La soupe mijote gentiment sur le fourneau. Tout est préparé sur place, même les buns s'il y a des hamburgers de prévus.
Pour le moment le restaurant n'est ouvert que le soir mais le projet est de commencer à l'heure du déjeuner l'an prochain. Il y a encore des aménagements à terminer mais l'ancien PMU se métamorphose progressivement en bistrot cosy en conservant un décor simple et brut, avec des poutres et des pierres apparentes, de grands radiateurs, des étagères bricolées à partir de casiers à bouteilles, des assiettes de grès venant de La Borne, un village de potiers situé dans le Berry et que je connais bien. Chaque dernier week-end de novembre je vais rencontrer une potière qui me surprend toujours avec ses nouvelles créations à prix modestes. Cela se passe à l'école Steiner, à Verrières-le-Buisson (91) et je vous encourage à y faire un tour bientôt.
L'endroit fêtera sa première année le 28 novembre prochain et ce sera barbecue de midi à minuit pour l'occasion. L'équipe est confiante. Sans être dans les guides ils comptent 150 à 250 assiettes le soir et ont la chance de refuser beaucoup de monde. 
Une seule (petite) ardoise passe de table en table le soir et le serveur explique les plats. C'est le coté "petites assiettes à partager" qui plait à la bande, comme à la clientèle.

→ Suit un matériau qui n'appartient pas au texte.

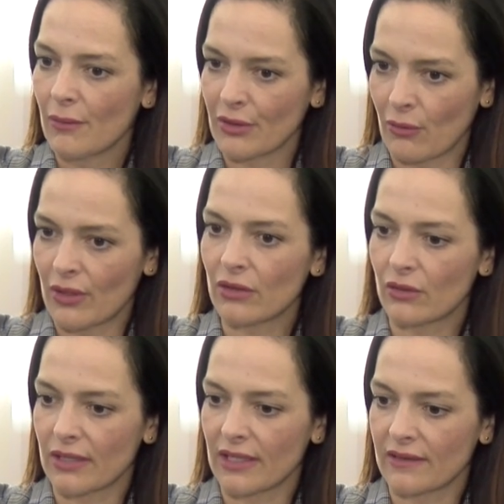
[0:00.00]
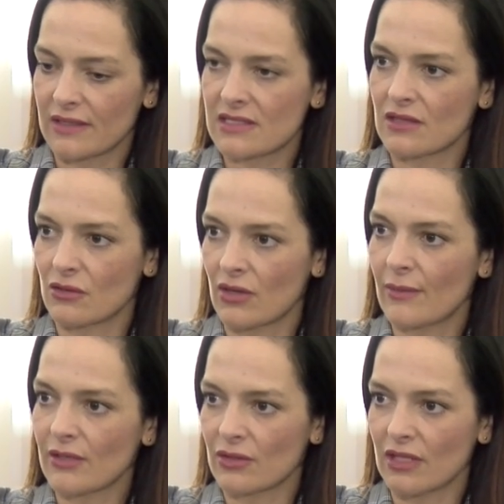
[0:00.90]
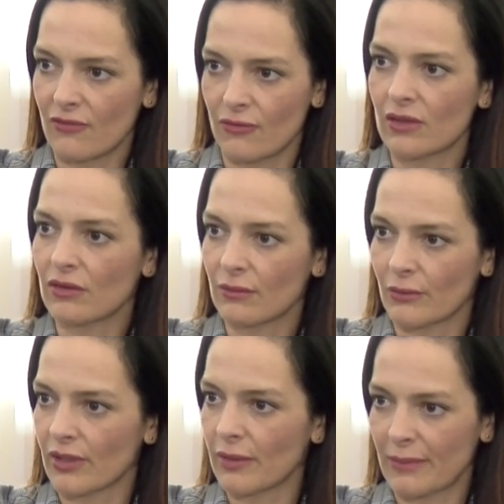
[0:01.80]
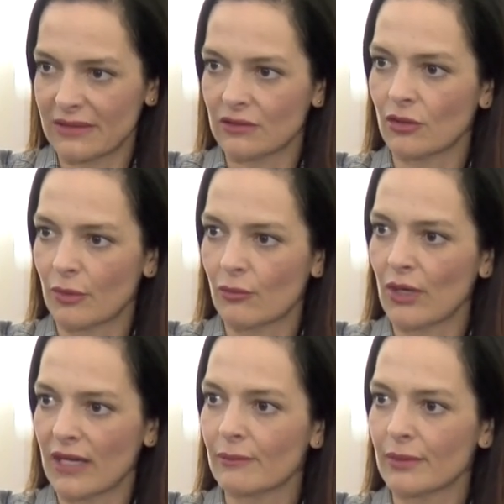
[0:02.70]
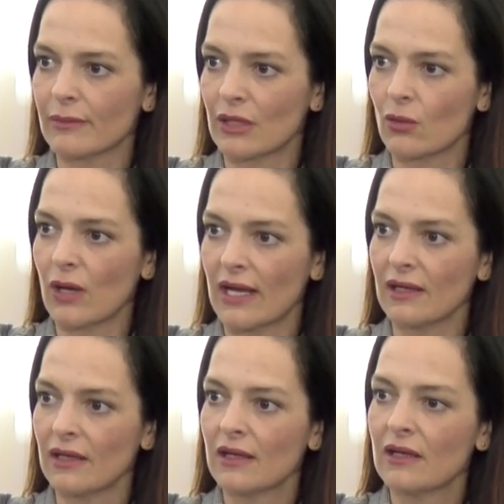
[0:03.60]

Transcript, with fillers: pero bueno, lo que decidió la mayoría fueron pues Partido Popular en primer lugar,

La musique n'est jamais très forte, pour ne pas couvrir les conversations et privilégier la vitalité de l'ambiance qui est sous la responsabilité des convives.

Coté dessert cela reste simple avec des fruits de saison, une tarte au citron, une ganache chocolat et quand on a de la chance, une Pecan Pie dont Quina la pâtissière (à droite sur la photo) est la spécialiste.
Et puis, bien sûr beaucoup de fromages parfaitement affinés qui s'allieront avec les vins. Comme ces chèvres frais en provenance directe du Maine-et-Loire ou quelques autres du Quercy.

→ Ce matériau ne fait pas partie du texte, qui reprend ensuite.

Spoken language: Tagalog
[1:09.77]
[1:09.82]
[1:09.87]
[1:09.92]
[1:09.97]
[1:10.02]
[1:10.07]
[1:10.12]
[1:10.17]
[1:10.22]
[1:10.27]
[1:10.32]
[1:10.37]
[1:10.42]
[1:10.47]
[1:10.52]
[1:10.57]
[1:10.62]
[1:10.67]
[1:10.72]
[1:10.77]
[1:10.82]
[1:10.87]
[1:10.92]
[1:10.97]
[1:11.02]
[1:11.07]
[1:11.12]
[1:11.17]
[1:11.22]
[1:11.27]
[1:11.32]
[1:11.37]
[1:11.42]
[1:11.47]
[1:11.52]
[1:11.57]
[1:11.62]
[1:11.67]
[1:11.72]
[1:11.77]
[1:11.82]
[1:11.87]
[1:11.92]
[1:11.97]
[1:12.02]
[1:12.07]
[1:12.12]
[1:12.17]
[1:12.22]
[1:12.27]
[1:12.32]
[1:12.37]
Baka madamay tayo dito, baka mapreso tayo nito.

C'est une région qu'Edouard Bergeon affectionne. Il y a réalisé le documentaire les Fils de la Terre à partir de la vie quotidienne de Sébastien Itard et qui a été adapté au théâtre par Elise Noiraud et que j'ai vu il y a deux semaines. Et il soutient la démarche des éleveurs qui commercialisent leur lait et leurs fromages sous le nom de Vallée du Lot.

Il défendra aussi Alexandre Bain à qui on vient de retirer le droit de mentionner Pouilly Fumé sur ses bouteilles pour d'obscures intérêts, parce qu'il travaille dans son chai à l'abri de tout procédé technologique et oenologique, sans ajout de levure, de sucre, d'enzymes, ni de de colles. Son reportage s'intitulera "la vie sans AOC".

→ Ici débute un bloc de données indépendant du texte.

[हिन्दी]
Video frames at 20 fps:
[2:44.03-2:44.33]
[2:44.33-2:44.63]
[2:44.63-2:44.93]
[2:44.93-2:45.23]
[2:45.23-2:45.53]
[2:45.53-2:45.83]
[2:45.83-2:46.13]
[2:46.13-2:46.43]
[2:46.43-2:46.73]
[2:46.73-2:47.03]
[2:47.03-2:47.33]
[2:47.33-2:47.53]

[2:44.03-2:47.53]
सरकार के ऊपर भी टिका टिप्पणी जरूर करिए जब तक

Il s'apprête à partir en Ethiopie pour tourner un 52 minutes pour France 5 sur les petits producteurs de miel. Le sujet est d'actualité et de magnifiques photos sont exposées actuellement sur les grilles du Jardin du Luxembourg.
Pour Edouard ce sera le début d'une série qui l'entraînera à la découverte du poivre, du riz, du safran ... que l'on peut s'attendre à retrouver dans les assiettes du restaurant sous l'impulsion des jeunes chefs avec qui il s'est associé.

Il ne faut pas quitter ce quartier du boulevard du Temple sans aller chiner dans la Boutique Bis Solidaire qui est presque en face du restaurant, au numéro 7 (tel : 01 44 78 11 08). Elle offre à tout le monde, hommes et femmes, l'opportunité d'enrichir sa garde-robe de vêtements griffés, sans dépenser une fortune et faire oeuvre de réinsertion sociale.

J'y ai vu de très jolies robes et chaussures à moins de 10 euros. C'est déjà une référence dans le monde de la mode.